Times: 9.00am – 5.30pm on both days
Course leaders: Bianca De Stavola, Rhian Daniel and Richard Silverwood from the PATHWAYS node of the ESRC National Centre for Research Methods (NCRM), London School of Hygiene and Tropical Medicine
Lecture 1 gives an introduction to key concepts in causal inference: to the language of counterfactuals (part A) and to causal diagrams (part B), and is accompanied by a pen & paper practical. Lectures 2-5 cover in more detail particular statistical methods used in causal inference, grouped according to the sort of causal question they address, and the structure of the data available to answer them. Each of these lectures is followed by a computer practical using Stata.

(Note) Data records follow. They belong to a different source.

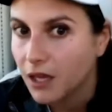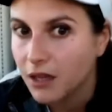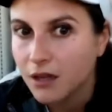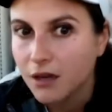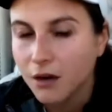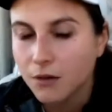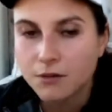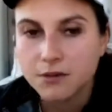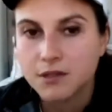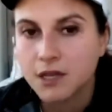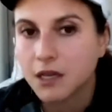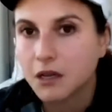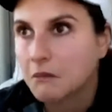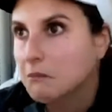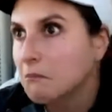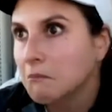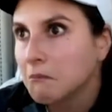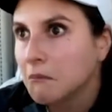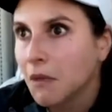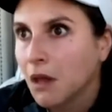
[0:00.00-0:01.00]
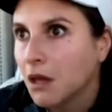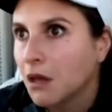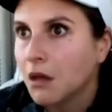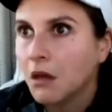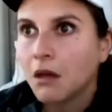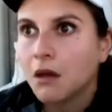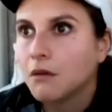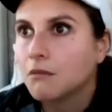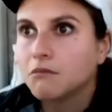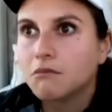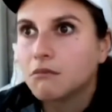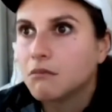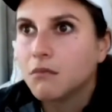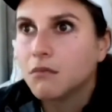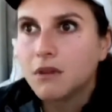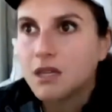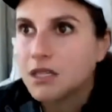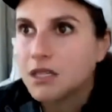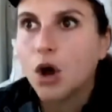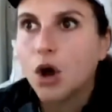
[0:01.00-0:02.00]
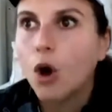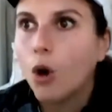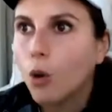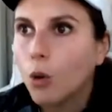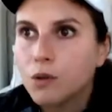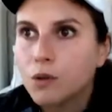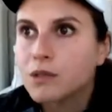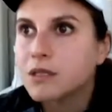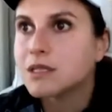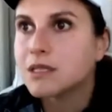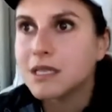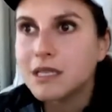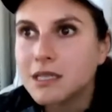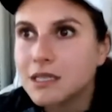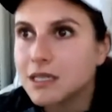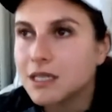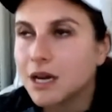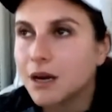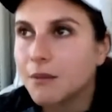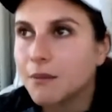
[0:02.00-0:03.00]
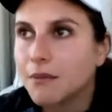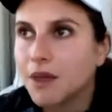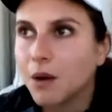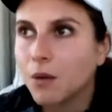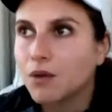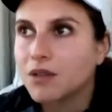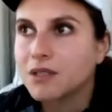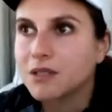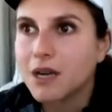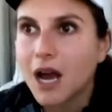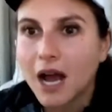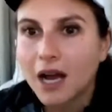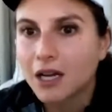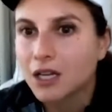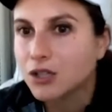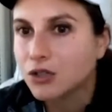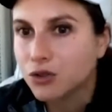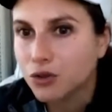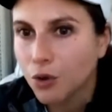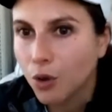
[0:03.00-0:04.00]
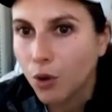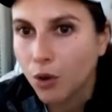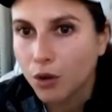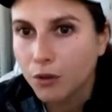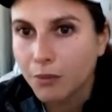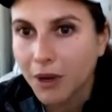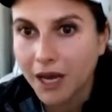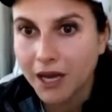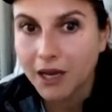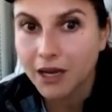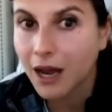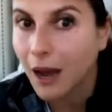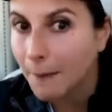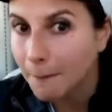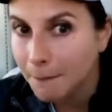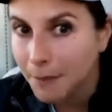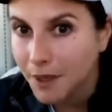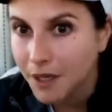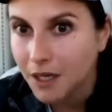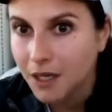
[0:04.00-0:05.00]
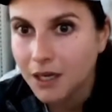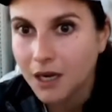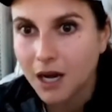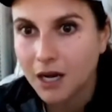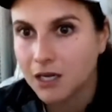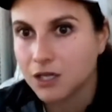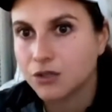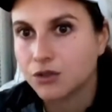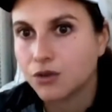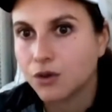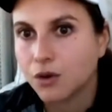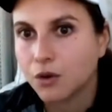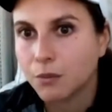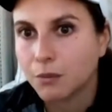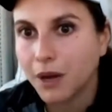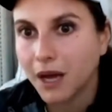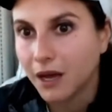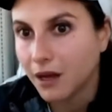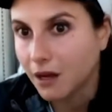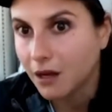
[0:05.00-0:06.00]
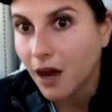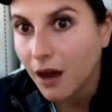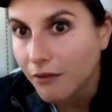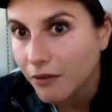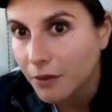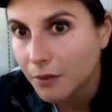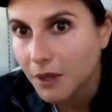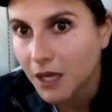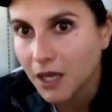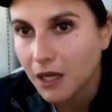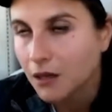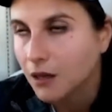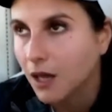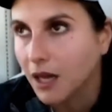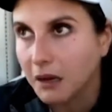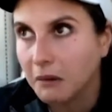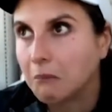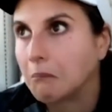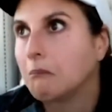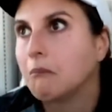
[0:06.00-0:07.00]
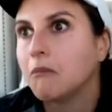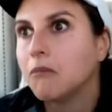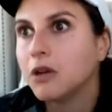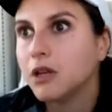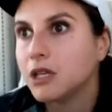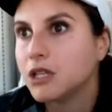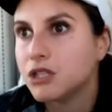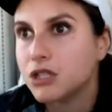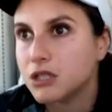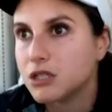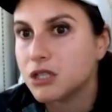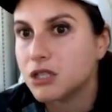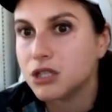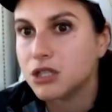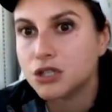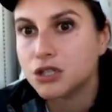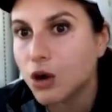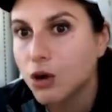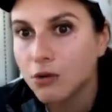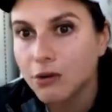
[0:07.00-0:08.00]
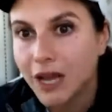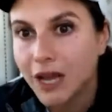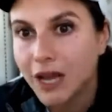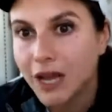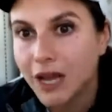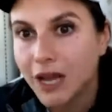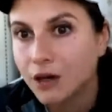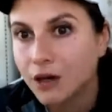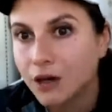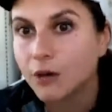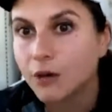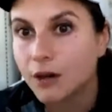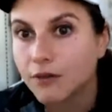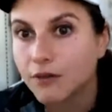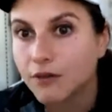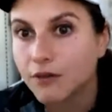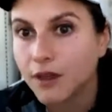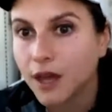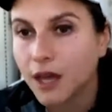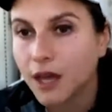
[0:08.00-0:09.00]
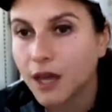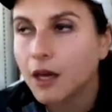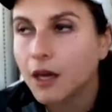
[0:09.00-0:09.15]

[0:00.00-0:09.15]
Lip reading: It's like this whole system that was not controlled by a company, not controlled by a government, like really just its own category of thing.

The two days split into `simple’ causal questions (on the first day) and `complex’ causal questions (on the second). By `simple’ causal questions, we mean questions of the type `what is the causal effect of a single exposure A, such as educational achievement, on a single outcome Y, such as blood pressure?’. By `complex’, on the other hand, we mean causal questions concerning the effect of time-changing exposures, and questions concerning pathways, such as how much of the causal effect of A on Y is mediated by a third variable M?
At whom is the course aimed?
The course is aimed at researchers working in the social or medical sciences. No prior knowledge of causal inference methods is assumed, but familiarity with standard statistical techniques such as linear and logistic regression is required. The computer practicals will be carried out using the Stata software, familiarity with which would be highy beneficial.